Online Program

Beyond SIDS: Shifting to injury prevention models to address sleep-related infant death

Wednesday, November 6, 2013

Heidi Hilliard, MPH, CDR/FIMR/SUID-CR, Michigan Public Health Institute, Okemos, MI
During the past several decades, the diagnosis of Sudden Infant Death Syndrome (SIDS) was often made when an infant died suddenly and unexpectedly in his or her sleep, and no medical cause for the death could be identified. In the past 10 years, there have been efforts to improve the quality of death scene investigations in these types of cases. As a result, better information is now available on the circumstances surrounding these deaths.

The use of the term “SIDS” has decreased in recent years in Michigan and elsewhere. Due to improved investigations, more sleep-related infant deaths are being attributed to positional asphyxia (suffocation). The historical prominence of the term “SIDS,” led many to believe it was a mysterious and unpreventable type of infant death. Therefore, the public may be confused about what really causes these deaths and the importance of following infant safe sleep guidelines in order to prevent them.

In locations where the most thorough and vigorous scene investigations and caregiver interviews are conducted, they discover that there are many ways that babies' airways can become blocked during sleep.
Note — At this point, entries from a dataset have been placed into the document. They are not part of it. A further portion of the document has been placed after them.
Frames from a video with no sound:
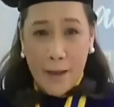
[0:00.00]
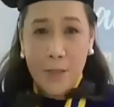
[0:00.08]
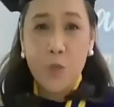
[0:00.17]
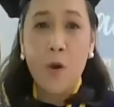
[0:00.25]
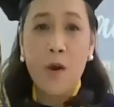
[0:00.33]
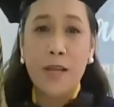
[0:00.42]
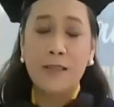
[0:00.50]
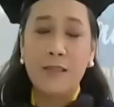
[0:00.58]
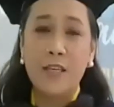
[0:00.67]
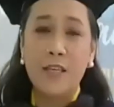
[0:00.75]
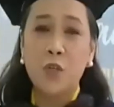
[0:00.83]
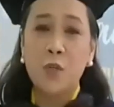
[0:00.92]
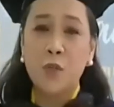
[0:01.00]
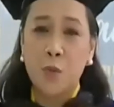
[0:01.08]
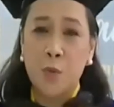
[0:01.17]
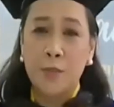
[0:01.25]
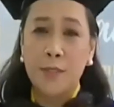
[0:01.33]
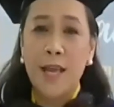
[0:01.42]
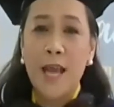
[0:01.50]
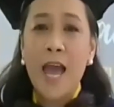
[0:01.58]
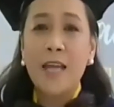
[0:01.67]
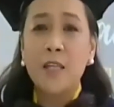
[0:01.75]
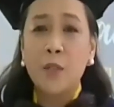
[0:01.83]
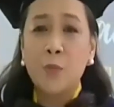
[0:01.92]
to our indigenous roots
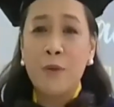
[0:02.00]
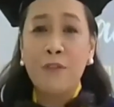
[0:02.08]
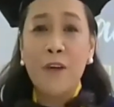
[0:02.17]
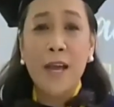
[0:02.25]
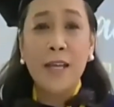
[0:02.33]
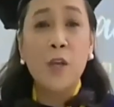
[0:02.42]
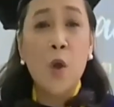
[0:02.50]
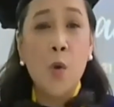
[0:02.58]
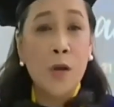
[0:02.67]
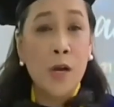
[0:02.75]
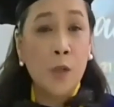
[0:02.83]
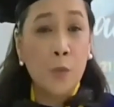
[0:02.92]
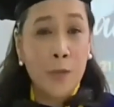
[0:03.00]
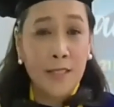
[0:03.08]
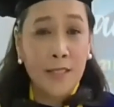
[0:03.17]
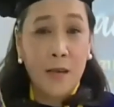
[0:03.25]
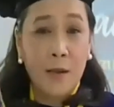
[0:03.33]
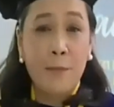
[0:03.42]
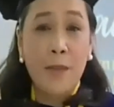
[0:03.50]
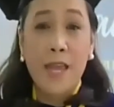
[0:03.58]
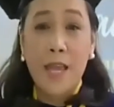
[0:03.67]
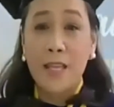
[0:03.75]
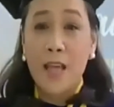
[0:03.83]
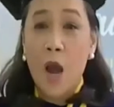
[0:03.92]
that we find local wisdom
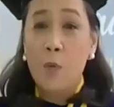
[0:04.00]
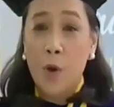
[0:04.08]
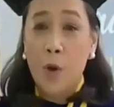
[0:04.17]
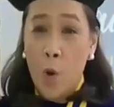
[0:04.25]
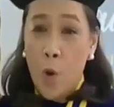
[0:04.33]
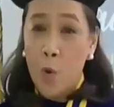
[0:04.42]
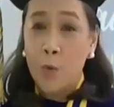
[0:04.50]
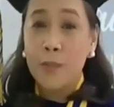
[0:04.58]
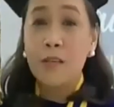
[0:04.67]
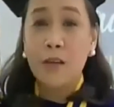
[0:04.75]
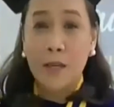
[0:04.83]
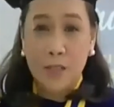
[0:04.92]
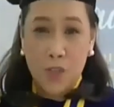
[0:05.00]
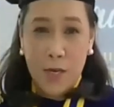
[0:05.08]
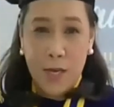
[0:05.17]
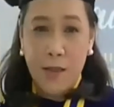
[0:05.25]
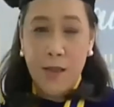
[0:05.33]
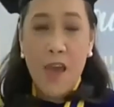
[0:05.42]
in our own country,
Linking the safe sleep guidelines as delineated by the American Academy of Pediatrics to the specific tragic situations they were developed to prevent may give the public a better understanding of why safe infant sleep is so important. Author will present emerging examples of local, state, national and international examples of infant safe sleep initiatives that seek to prevent sleep-related infant death using injury prevention models.

Learning Areas:

Administer health education strategies, interventions and programs
Implementation of health education strategies, interventions and programs
Other professions or practice related to public health
Planning of health education strategies, interventions, and programs
Systems thinking models (conceptual and theoretical models), applications related to public health

Learning Objectives:
Describe the evolving diagnostic shift regarding sleep-related infant deaths. Discuss the advantages of using injury prevention models to reduce the incidence of this type of death. Identify specific injury prevention programming designed to reduce sleep-related infant deaths.

Keyword(s): Infant Mortality, Injury Prevention

Presenting author's disclosure statement:

Qualified on the content I am responsible for because: I have worked on the Michigan Child Death Review project for the past 16 years. I now coordinate that state program, as well as our Fetal and Infant Mortality Review and the CDC's Sudden Unexpected Infant Death Case Registry grant. I have a great amount of experience and first-hand knowledge regarding the subject matter and have spoken on it widely. Michigan's fatality review processes are viewed as national models.
Any relevant financial relationships? No

I agree to comply with the American Public Health Association Conflict of Interest and Commercial Support Guidelines, and to disclose to the participants any off-label or experimental uses of a commercial product or service discussed in my presentation.